Work instructions -> Output all entries exactly; images excluded.

Start of Stored data

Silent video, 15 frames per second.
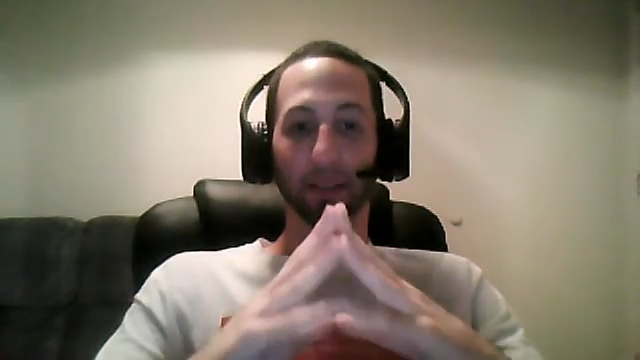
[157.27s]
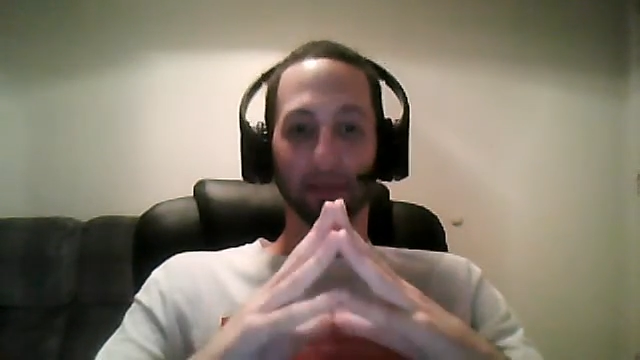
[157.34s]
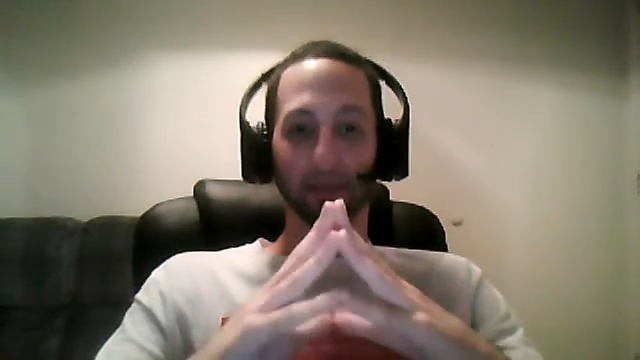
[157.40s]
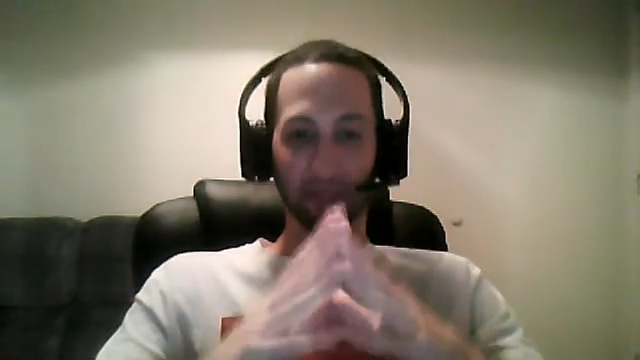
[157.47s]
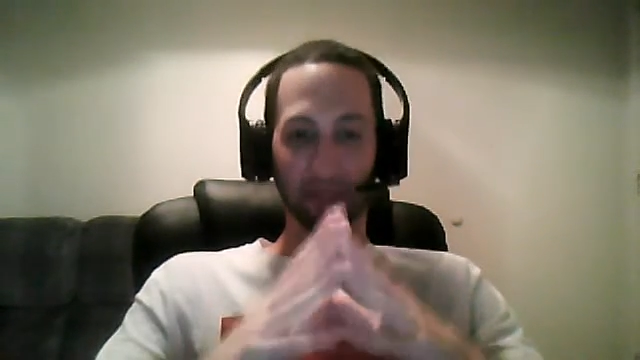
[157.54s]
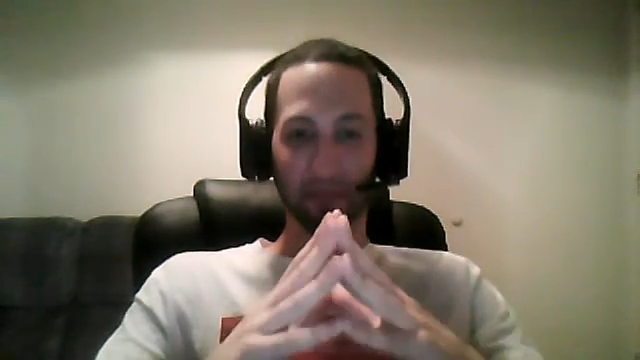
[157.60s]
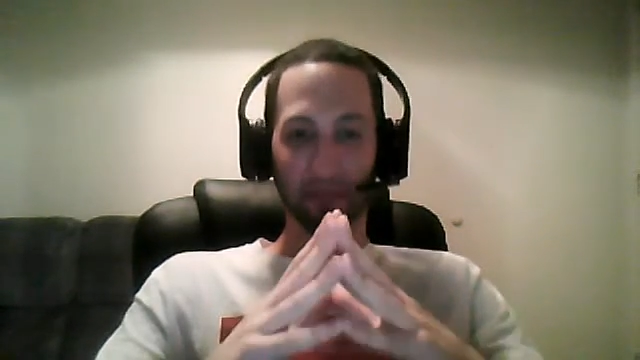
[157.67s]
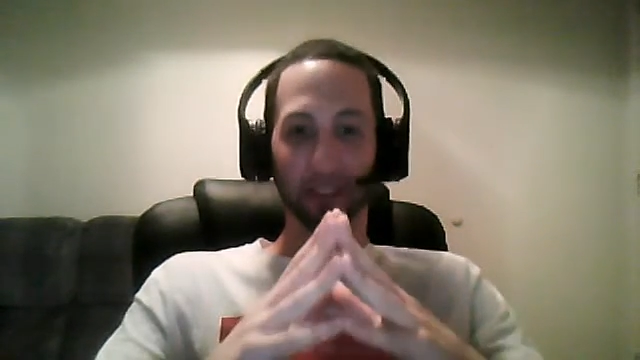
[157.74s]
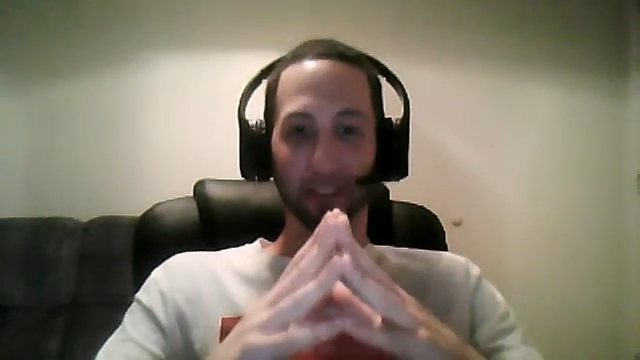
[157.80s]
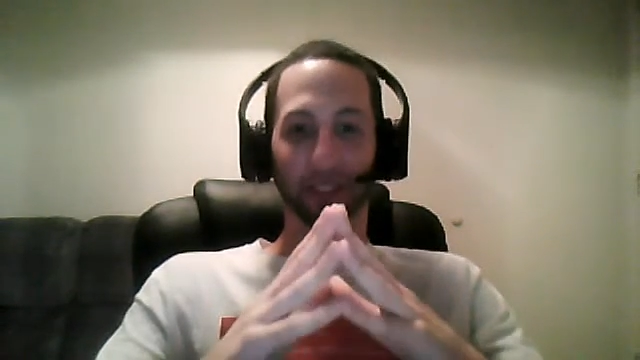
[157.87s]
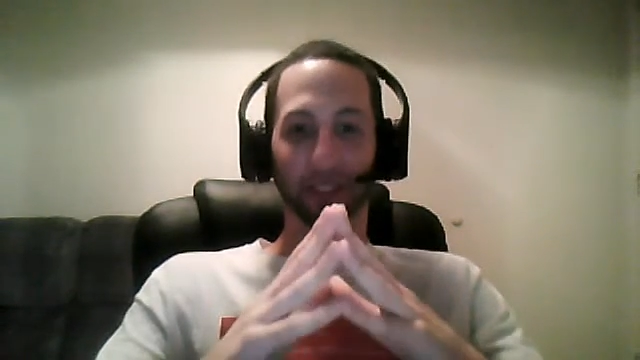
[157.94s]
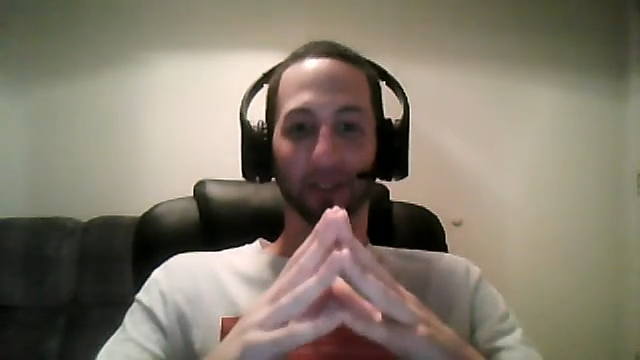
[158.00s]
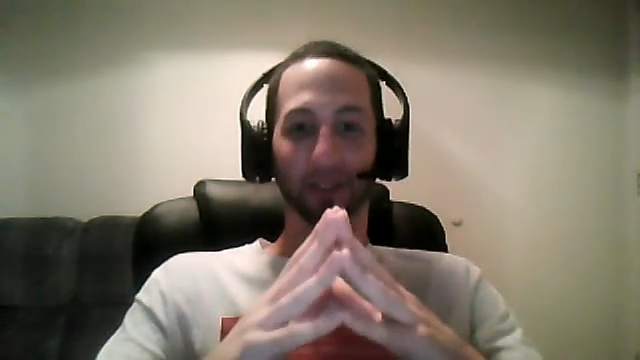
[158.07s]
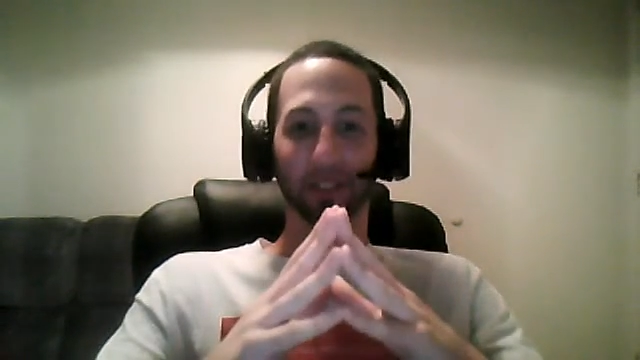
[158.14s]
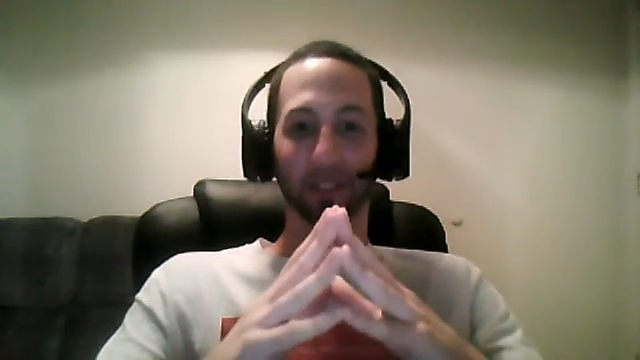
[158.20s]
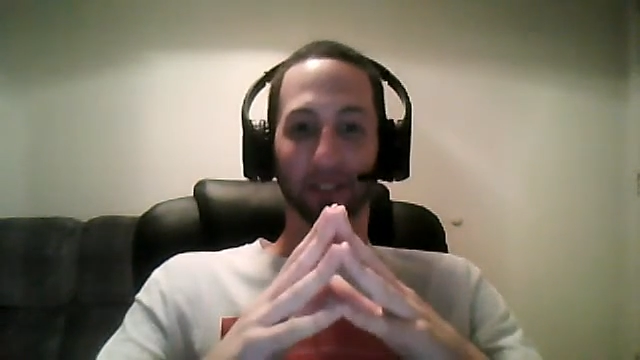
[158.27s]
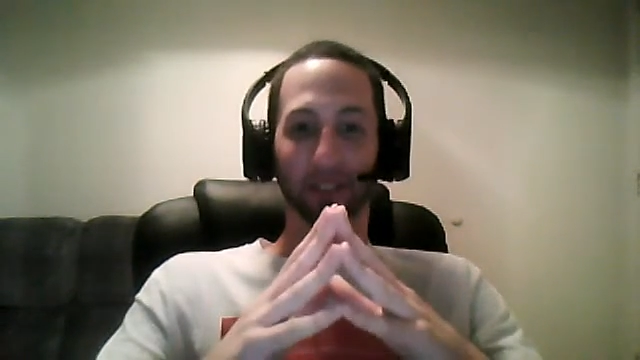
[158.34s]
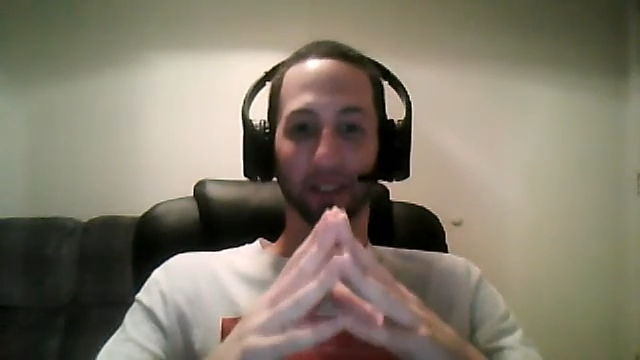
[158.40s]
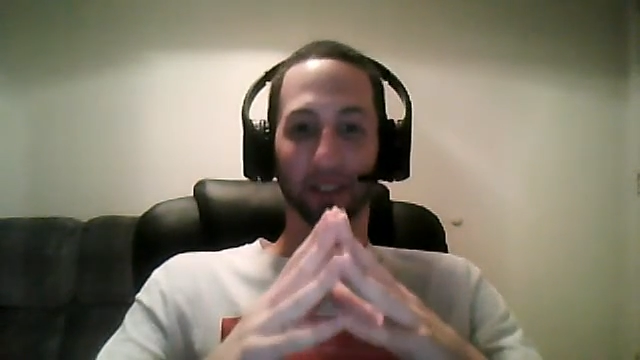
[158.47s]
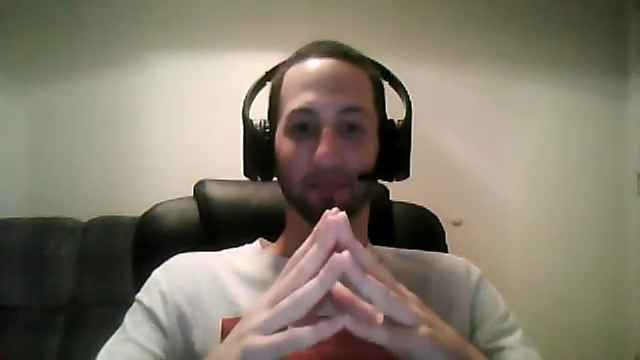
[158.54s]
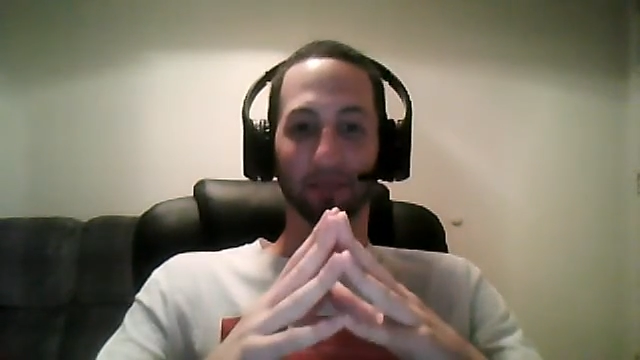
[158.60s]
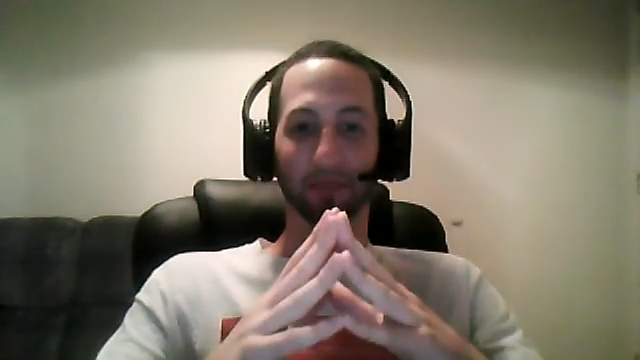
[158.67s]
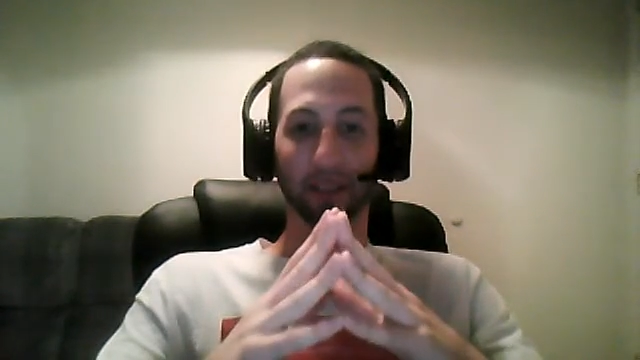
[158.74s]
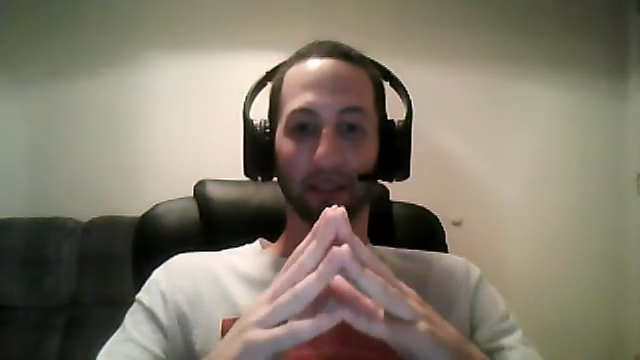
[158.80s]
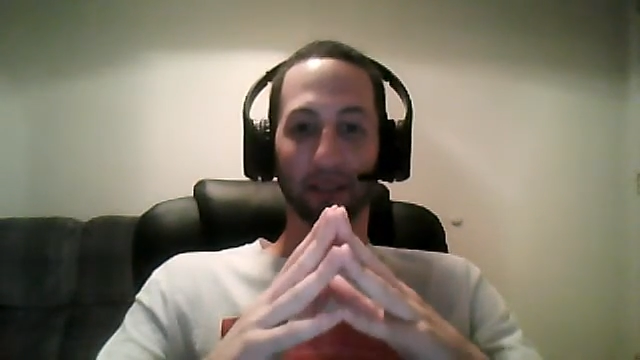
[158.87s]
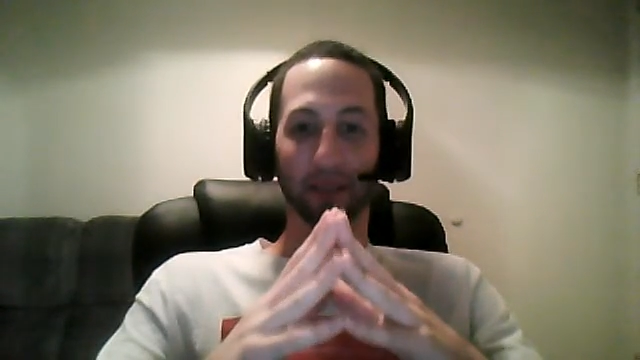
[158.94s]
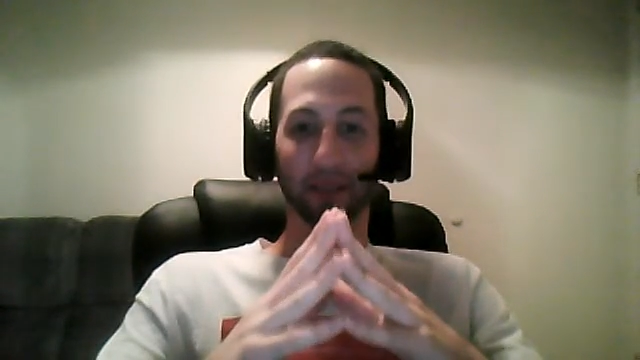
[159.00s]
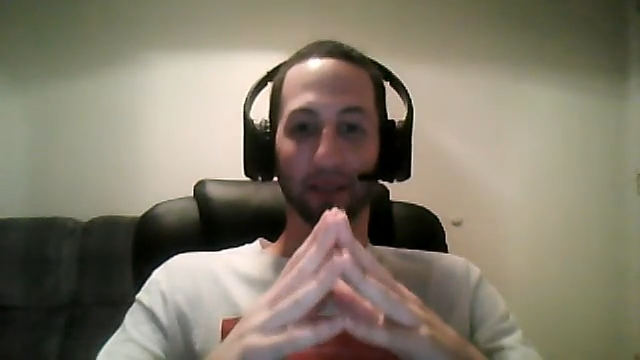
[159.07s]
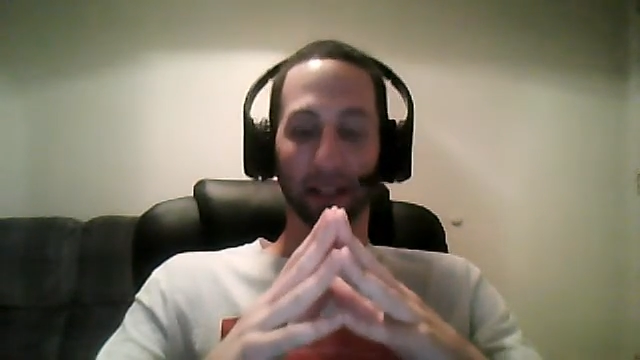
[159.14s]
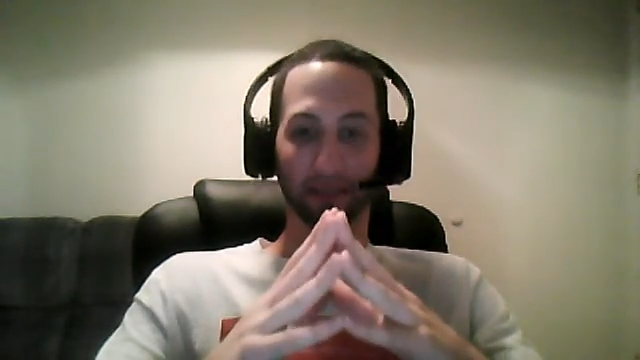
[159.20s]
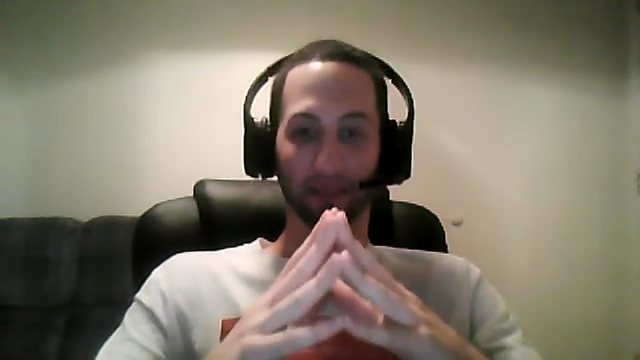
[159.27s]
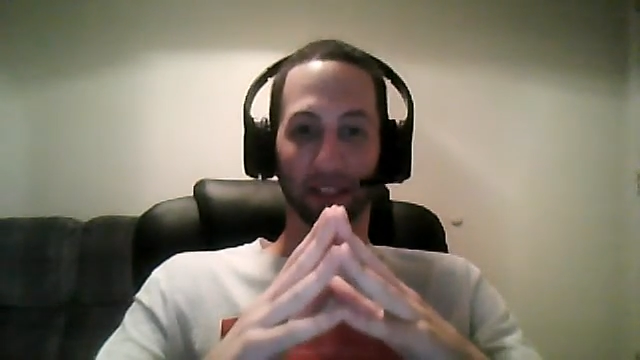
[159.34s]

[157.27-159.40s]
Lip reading: Worried about the cost of goods being impacted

End of Stored data

Answer to this problem ->
Silent video, 15 frames per second.
[157.27s]
[157.34s]
[157.40s]
[157.47s]
[157.54s]
[157.60s]
[157.67s]
[157.74s]
[157.80s]
[157.87s]
[157.94s]
[158.00s]
[158.07s]
[158.14s]
[158.20s]
[158.27s]
[158.34s]
[158.40s]
[158.47s]
[158.54s]
[158.60s]
[158.67s]
[158.74s]
[158.80s]
[158.87s]
[158.94s]
[159.00s]
[159.07s]
[159.14s]
[159.20s]
[159.27s]
[159.34s]

[157.27-159.40s]
Lip reading: Worried about the cost of goods being impacted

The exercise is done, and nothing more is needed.